[Stored data]
------------------------

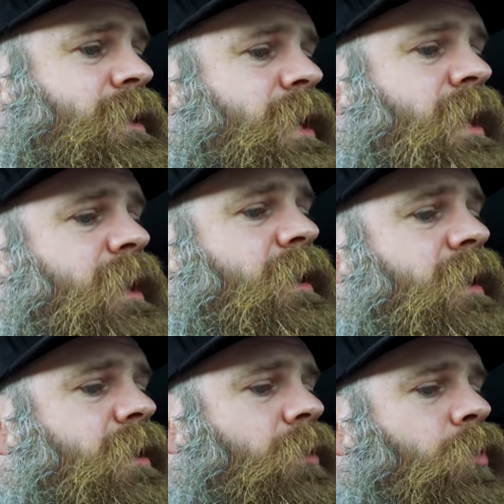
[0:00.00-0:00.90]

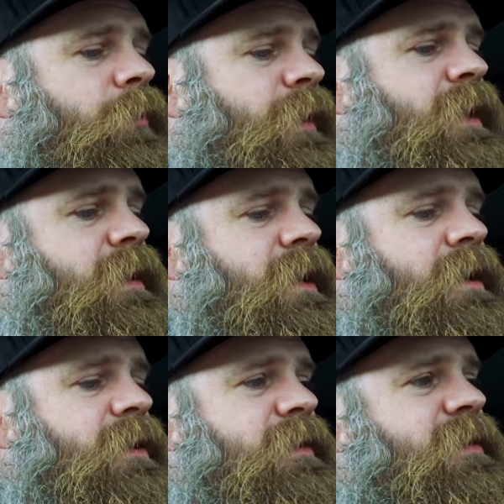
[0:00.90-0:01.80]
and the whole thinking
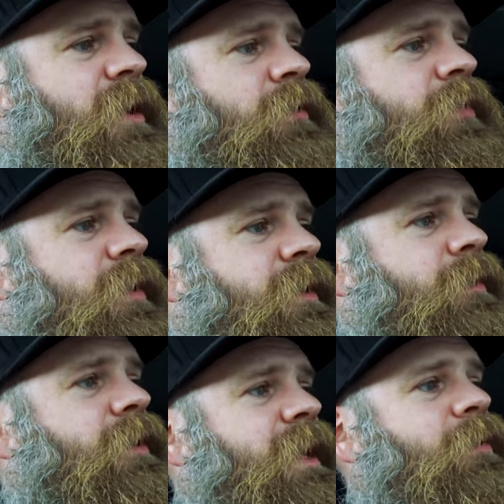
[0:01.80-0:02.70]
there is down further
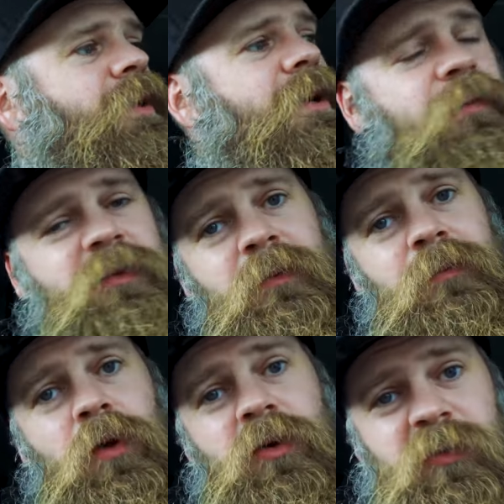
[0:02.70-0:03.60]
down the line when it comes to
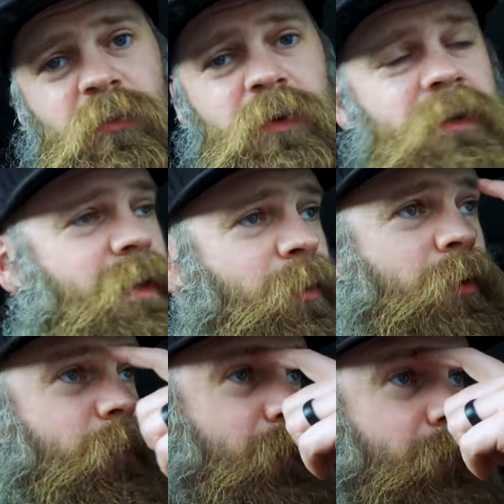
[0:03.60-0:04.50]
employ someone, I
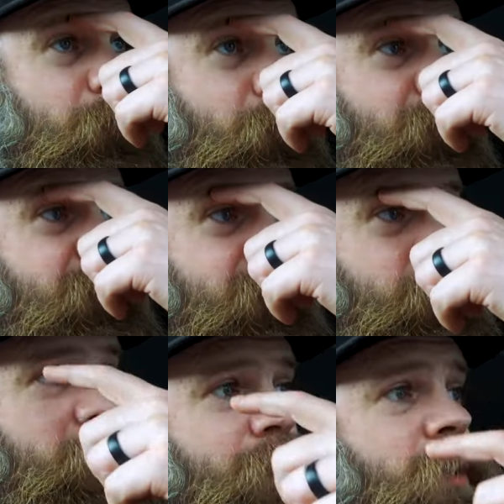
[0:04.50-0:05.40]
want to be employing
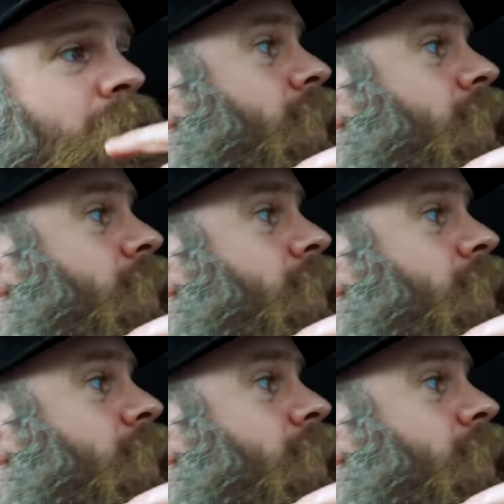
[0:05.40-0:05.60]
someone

------------------------

Exercise aim:
Reproduce every entry exactly, but omit each picture.

Result of this exercise:
[0:00.00-0:00.90]

[0:00.90-0:01.80]
and the whole thinking
[0:01.80-0:02.70]
there is down further
[0:02.70-0:03.60]
down the line when it comes to
[0:03.60-0:04.50]
employ someone, I
[0:04.50-0:05.40]
want to be employing
[0:05.40-0:05.60]
someone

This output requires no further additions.